(Saved data entries)
========================

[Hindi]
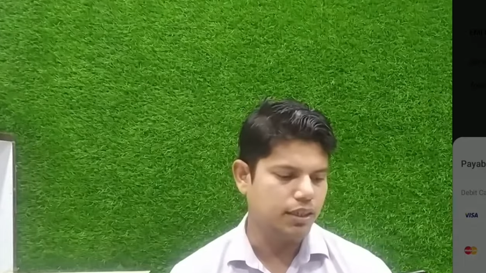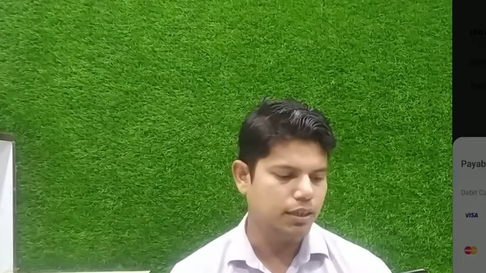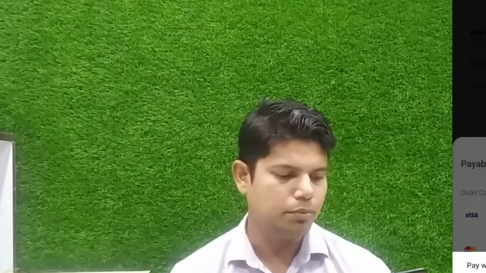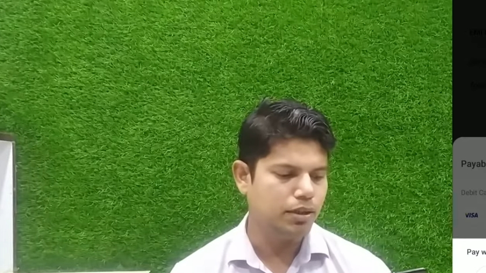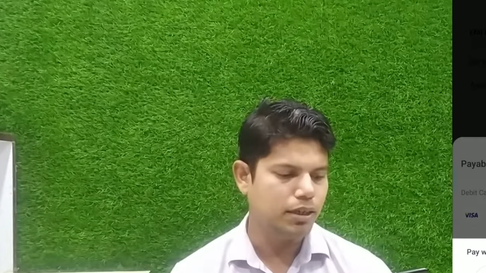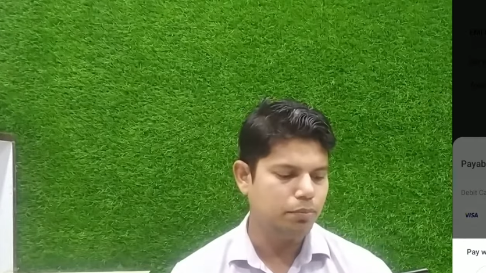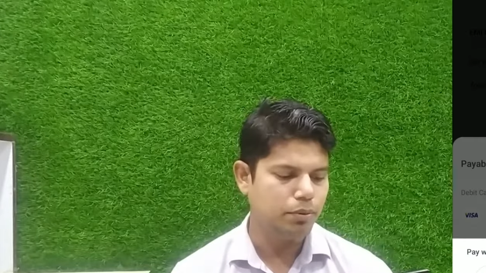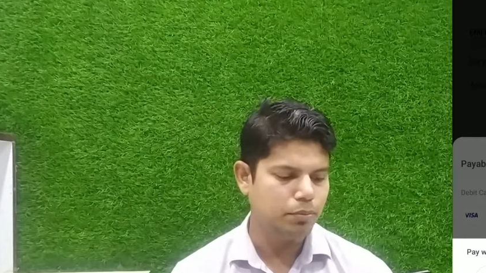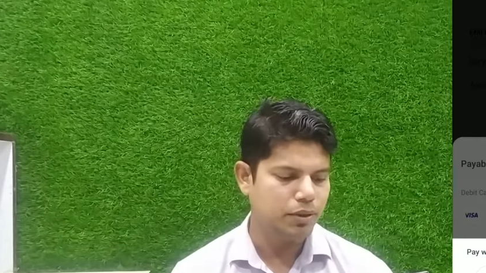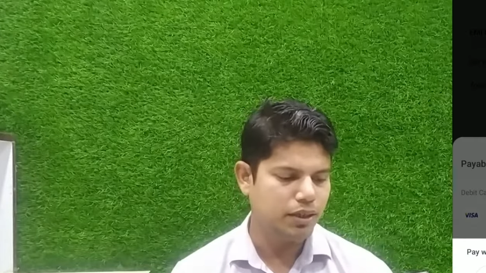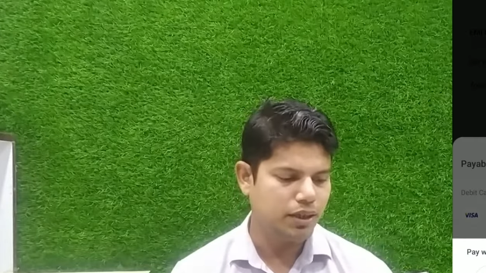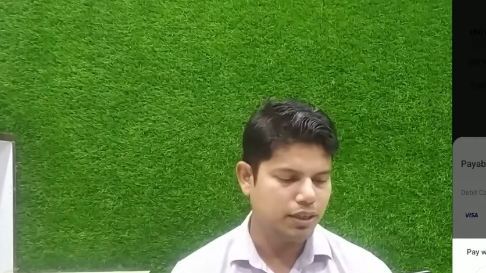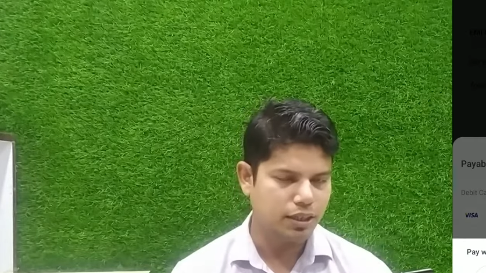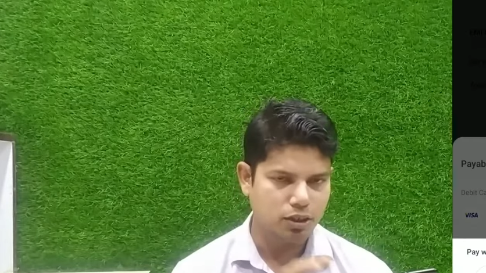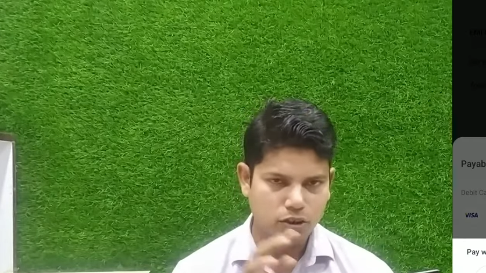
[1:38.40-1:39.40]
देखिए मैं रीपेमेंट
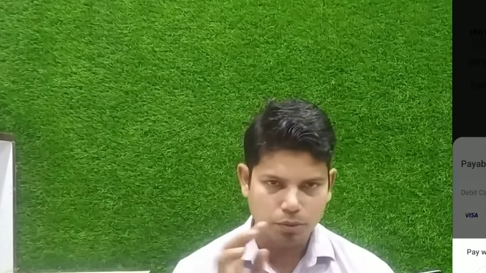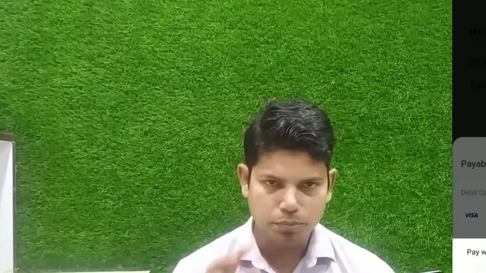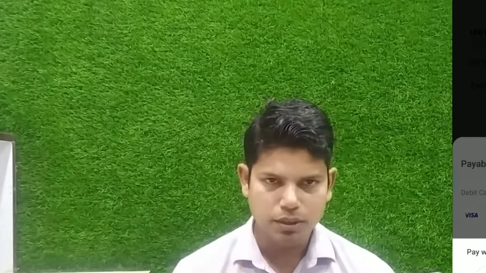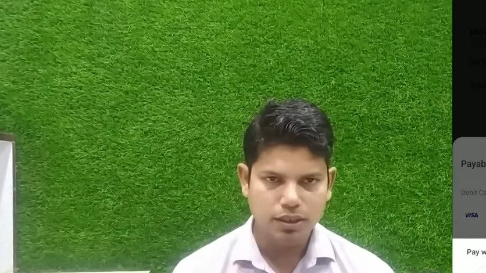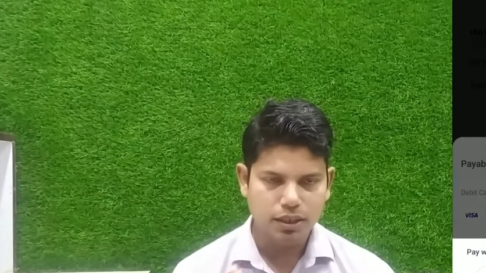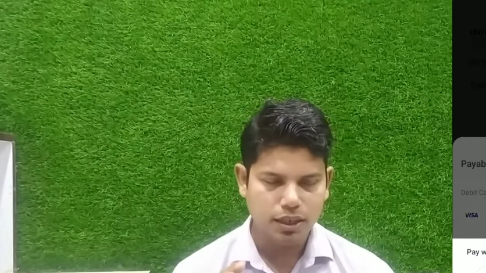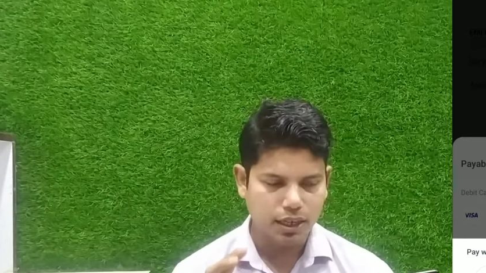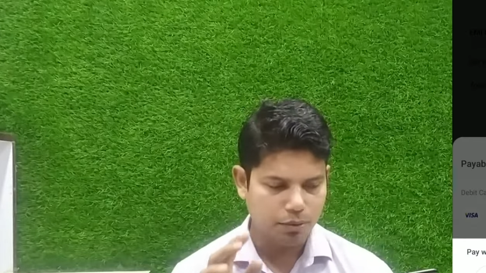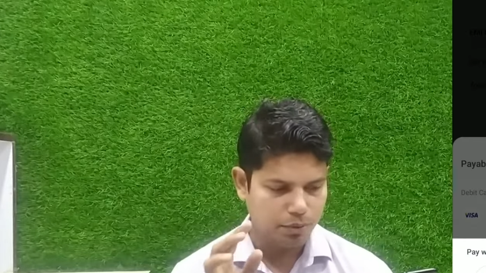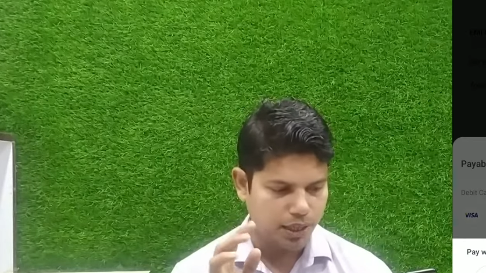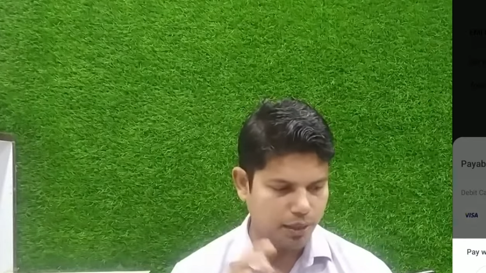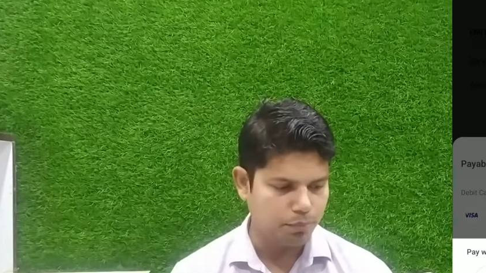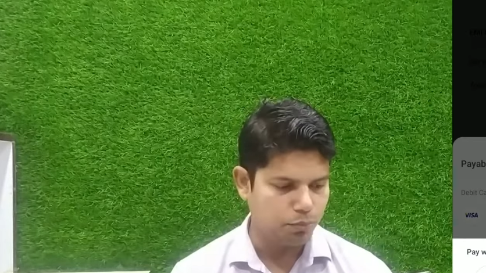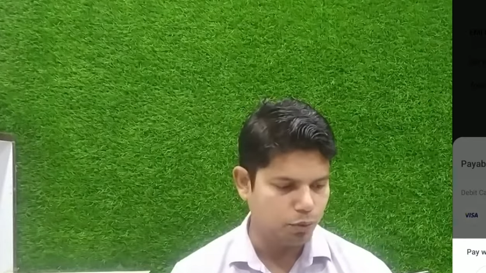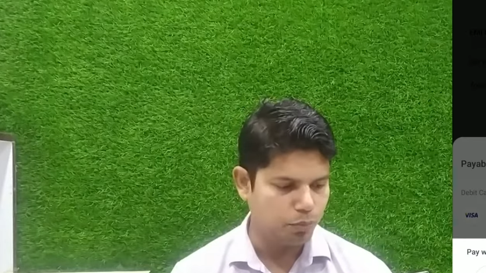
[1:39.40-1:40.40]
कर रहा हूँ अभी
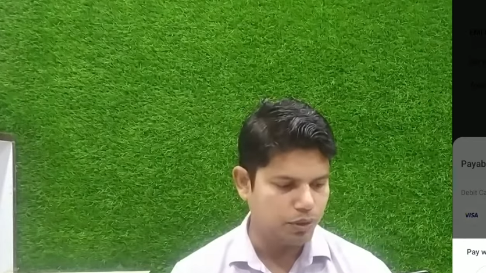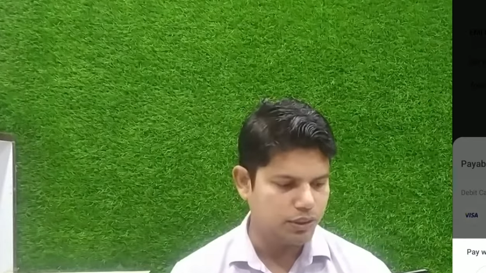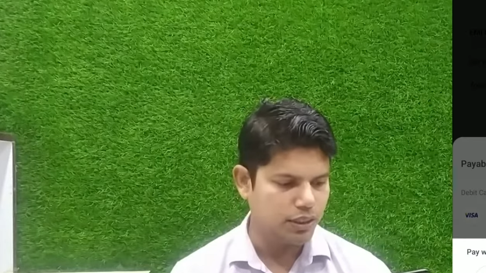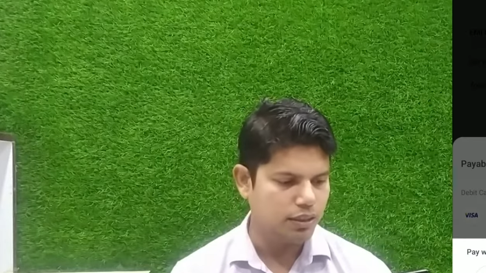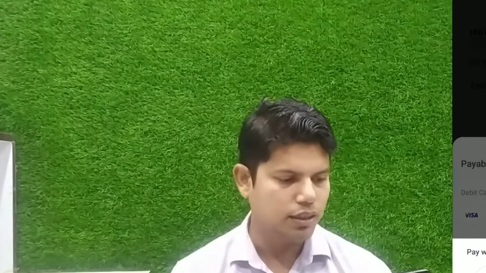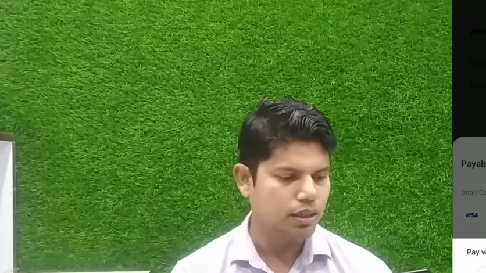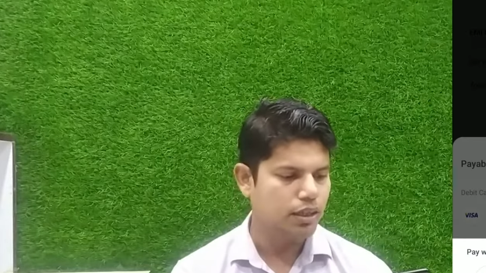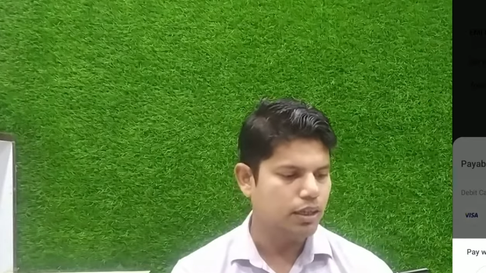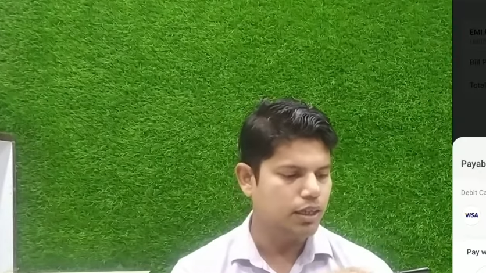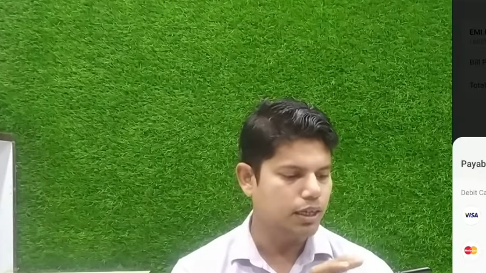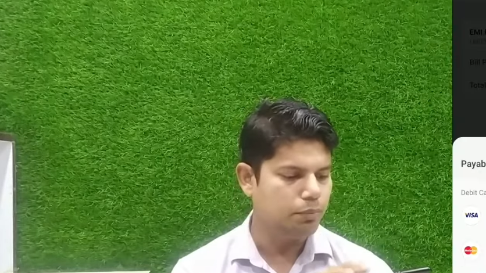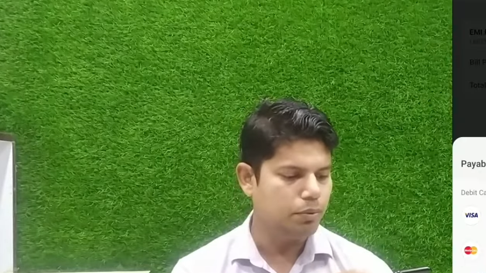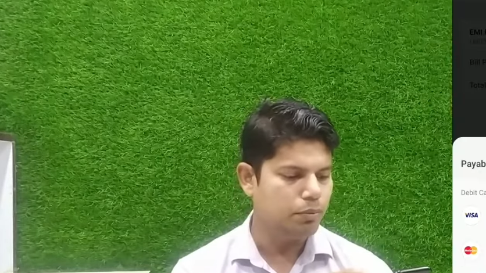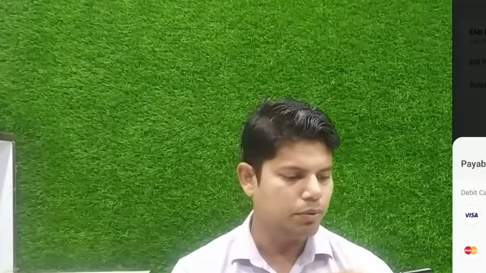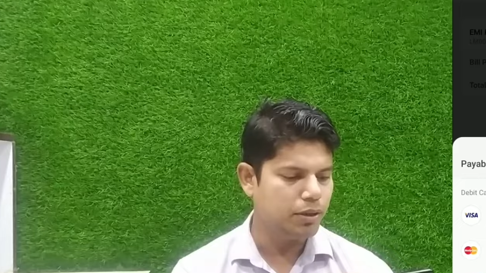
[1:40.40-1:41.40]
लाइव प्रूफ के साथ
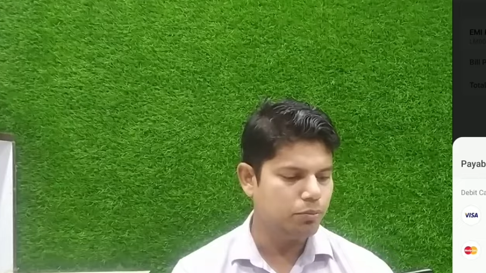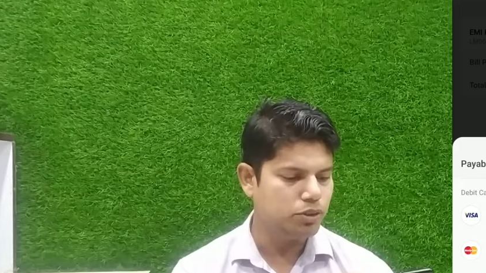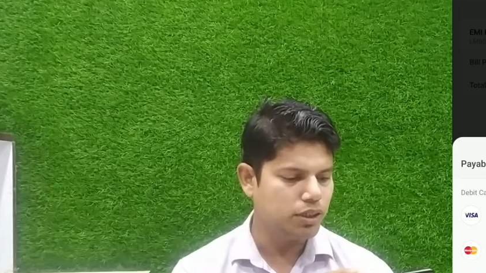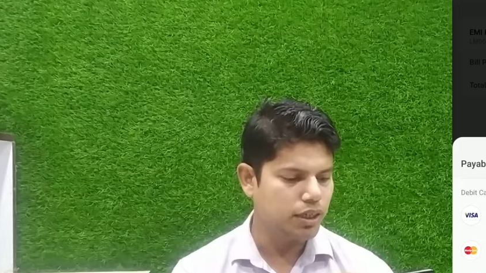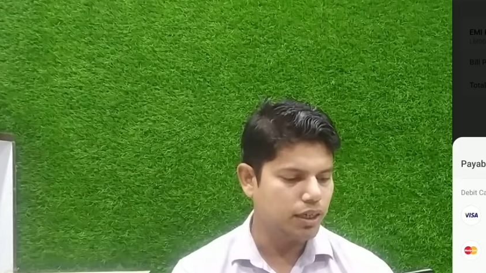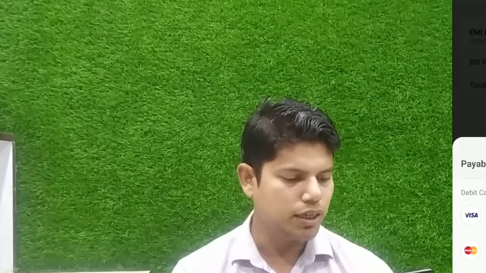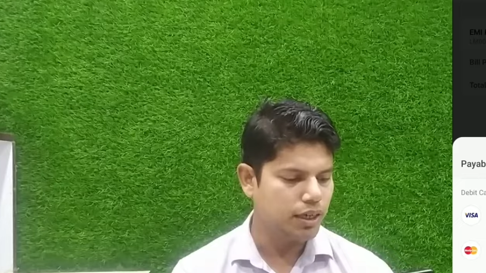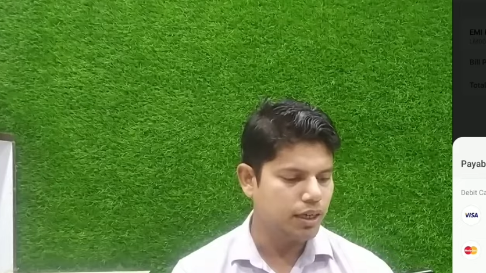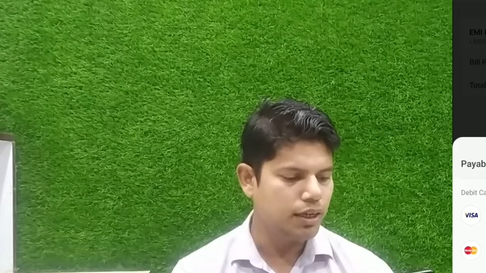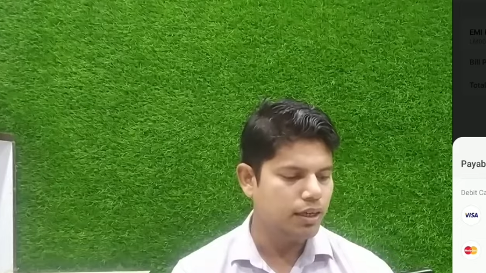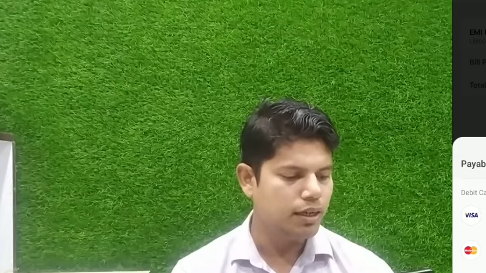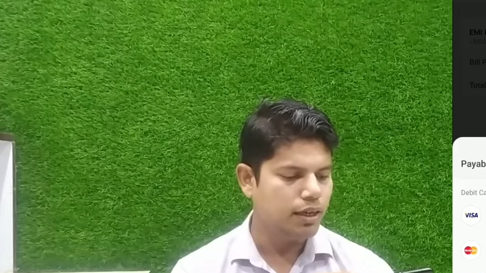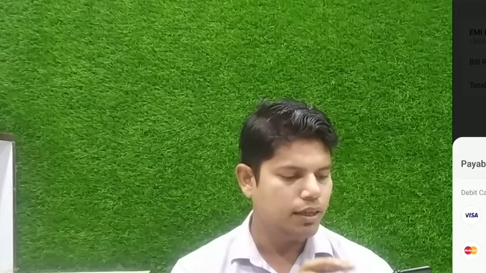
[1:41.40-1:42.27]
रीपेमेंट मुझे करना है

========================

* INSTRUCTIONS FOR THE TASK *
In the copy, include every record exactly and no pictures.

* RESPONSE TO THIS EXERCISE *
[Hindi]
[1:38.40-1:39.40]
देखिए मैं रीपेमेंट
[1:39.40-1:40.40]
कर रहा हूँ अभी
[1:40.40-1:41.40]
लाइव प्रूफ के साथ
[1:41.40-1:42.27]
रीपेमेंट मुझे करना है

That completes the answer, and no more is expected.